Stored dataset items:
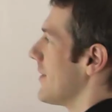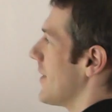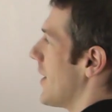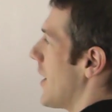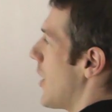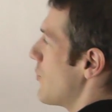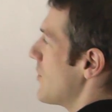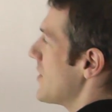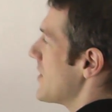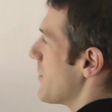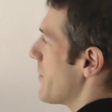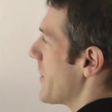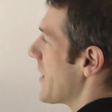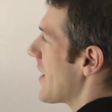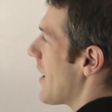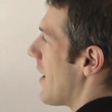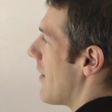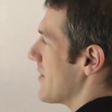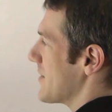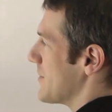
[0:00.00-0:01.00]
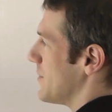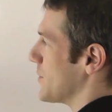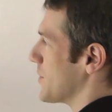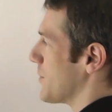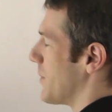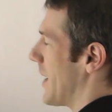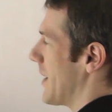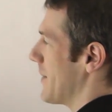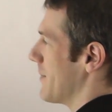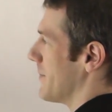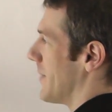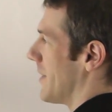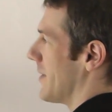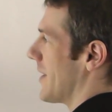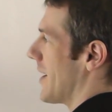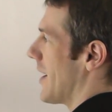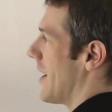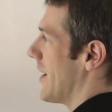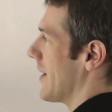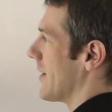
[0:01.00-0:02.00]
Only the big R is multiplying
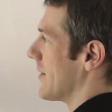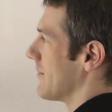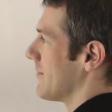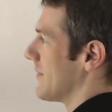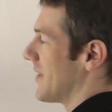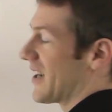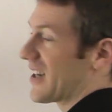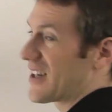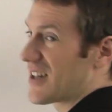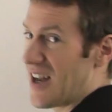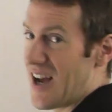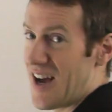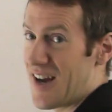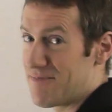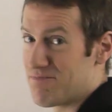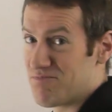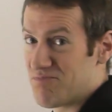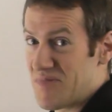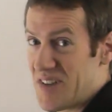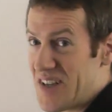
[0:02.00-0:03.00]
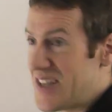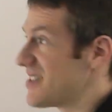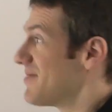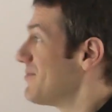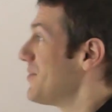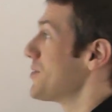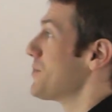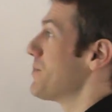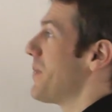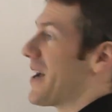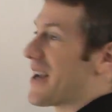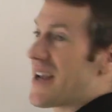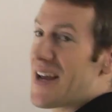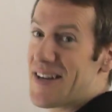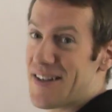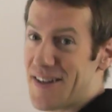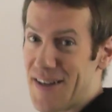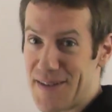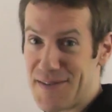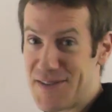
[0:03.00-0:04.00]
the I. The little r isn't multiplying
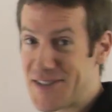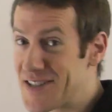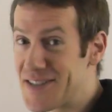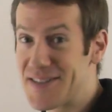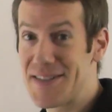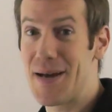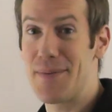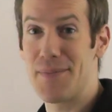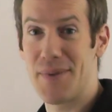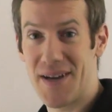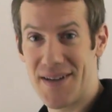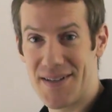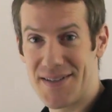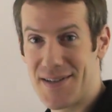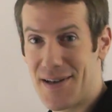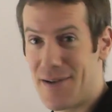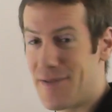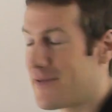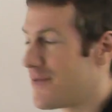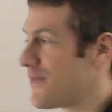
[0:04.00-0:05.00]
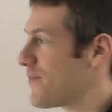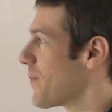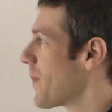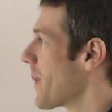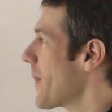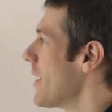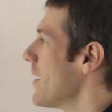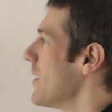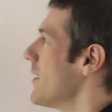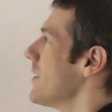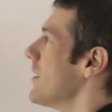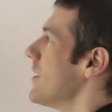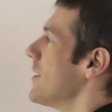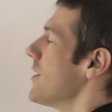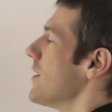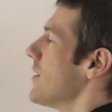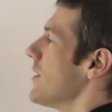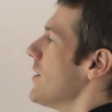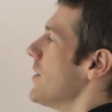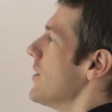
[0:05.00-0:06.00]
anything, it's just sat by itself.
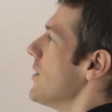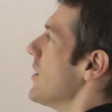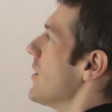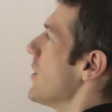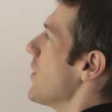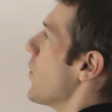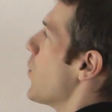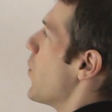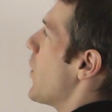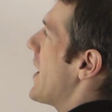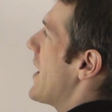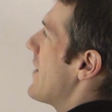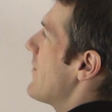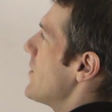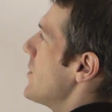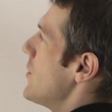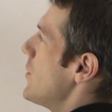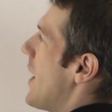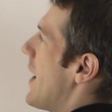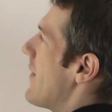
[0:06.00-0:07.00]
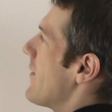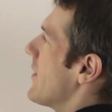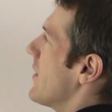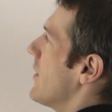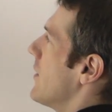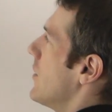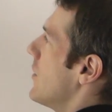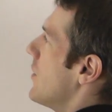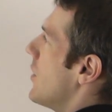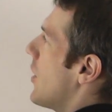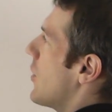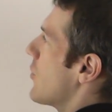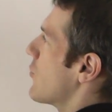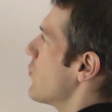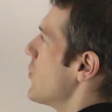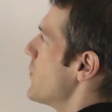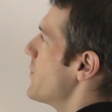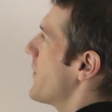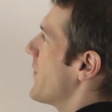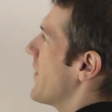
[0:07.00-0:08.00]
Whenever you have a
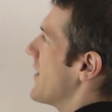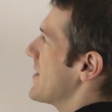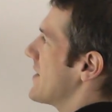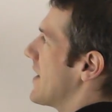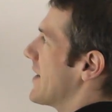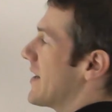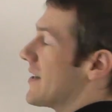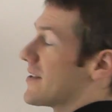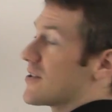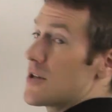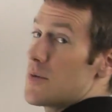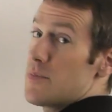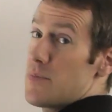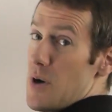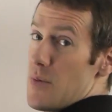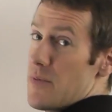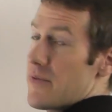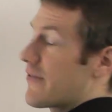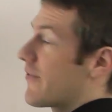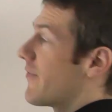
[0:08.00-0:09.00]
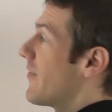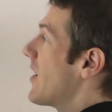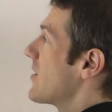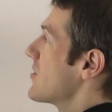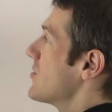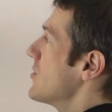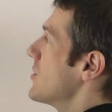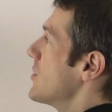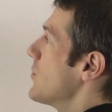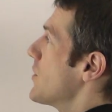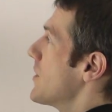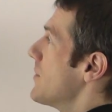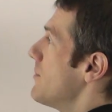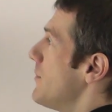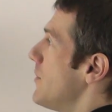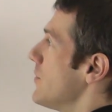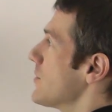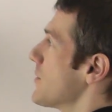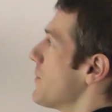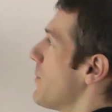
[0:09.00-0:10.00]
group of things like this on the bottom of a fraction, you want to
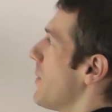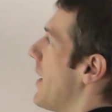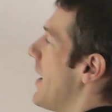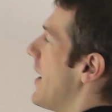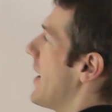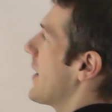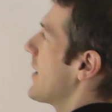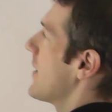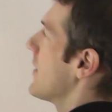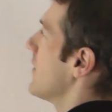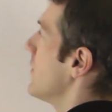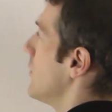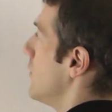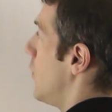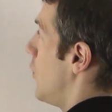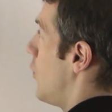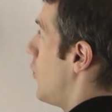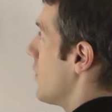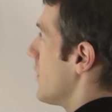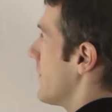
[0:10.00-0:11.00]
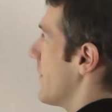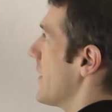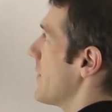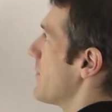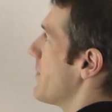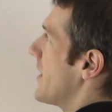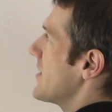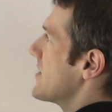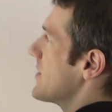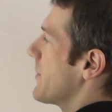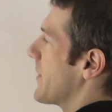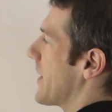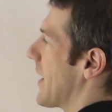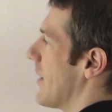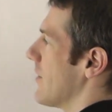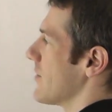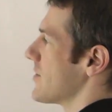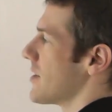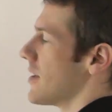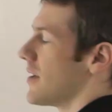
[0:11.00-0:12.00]
multiply all of it by something
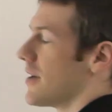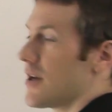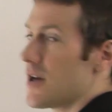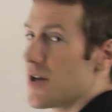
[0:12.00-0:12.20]
else.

## BRIEF
Your task is to copy the entries in full and exactly, without any images.

## YOUR RESPONSE
[0:00.00-0:01.00]
[0:01.00-0:02.00]
Only the big R is multiplying
[0:02.00-0:03.00]
[0:03.00-0:04.00]
the I. The little r isn't multiplying
[0:04.00-0:05.00]
[0:05.00-0:06.00]
anything, it's just sat by itself.
[0:06.00-0:07.00]
[0:07.00-0:08.00]
Whenever you have a
[0:08.00-0:09.00]
[0:09.00-0:10.00]
group of things like this on the bottom of a fraction, you want to
[0:10.00-0:11.00]
[0:11.00-0:12.00]
multiply all of it by something
[0:12.00-0:12.20]
else.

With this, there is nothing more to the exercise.